The executor of the trust has a job to invest the money inside a trust safely so that it doesn’t disappear due to market fluctuations and also must pay out the appropriate amount of money at the appropriate time.

A trust can be beneficial for some circumstances (children, persons with diminished capacity), but may not be necessary in cases when the recipient is already in a good financial position.

I used to manage estates and trust accounts. I remember having one for twins. There was a provision that allowed them to encroach upon the capital (i.e. receive early payout) if it would provide a meaningful quality of life. This was such a fluffy and bullshit sentence and it meant that these guys would call once a week wanting money to pay rent, buy a car, buy a camera, take a vacation, etc… it all qualified as meaningful quality of life. They ran out of money very quickly and I’m sure their parents were rolling in their graves.

Also had another interesting case where the trust was set up for the son. The son went crazy and killed his mom (father was already deceased). In theory, murdering someone to benefit from their trust account is a nono, but in this case, he was proven to be insane, so he was entitled to the money. Unfortunately due to his insanity, he had to stay permanently in the penitentiary. The net result was that we were sitting on millions of dollars, and the poor guys commissary to buy chips and snacks was always full at $100.

Anonymous 0 Comments

If you take care of your money right, it makes little money babies just like bunnies do.

If you put enough money in a special yard with other money, it makes enough baby money that you can roll around in a constant stampede of new baby money.

Sometimes you want to make sure your kids can enjoy all those little money babies, but kids don’t understand how important it is to make sure you don’t start playing with all that grown up money you put in the field (that’s for grown ups).

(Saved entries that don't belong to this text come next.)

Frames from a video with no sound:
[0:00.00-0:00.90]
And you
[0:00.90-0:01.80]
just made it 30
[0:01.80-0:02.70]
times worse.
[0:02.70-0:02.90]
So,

When that happens, you tell the farmer, “my kids can play with all the baby money, but don’t let them touch the grown up money until they’re all grown up.”

Anonymous 0 Comments

Trusts can be beneficial to special needs children. It’s not just for the wealthy.

My daughter, who will likely be unable to work as an adult, will inherit my money and house from my will.

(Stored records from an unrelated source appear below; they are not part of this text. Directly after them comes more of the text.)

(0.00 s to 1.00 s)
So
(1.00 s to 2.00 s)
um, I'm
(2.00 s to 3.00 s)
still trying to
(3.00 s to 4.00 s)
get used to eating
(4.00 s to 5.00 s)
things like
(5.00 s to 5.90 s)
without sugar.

That money goes into a trust, and she can take out money in small amounts to pay for utilities, food, transportation, healthcare, a yearly vacation, etc. It’s all clearly documented in the trust.

Meanwhile, she won’t be taxed on that amount. That’s useful since she needs all that money to live on since she can not support herself. And it’s a burden to have her live with my siblings and have them foot the bill entirely. Instead, my sister can be the trustee from a distance.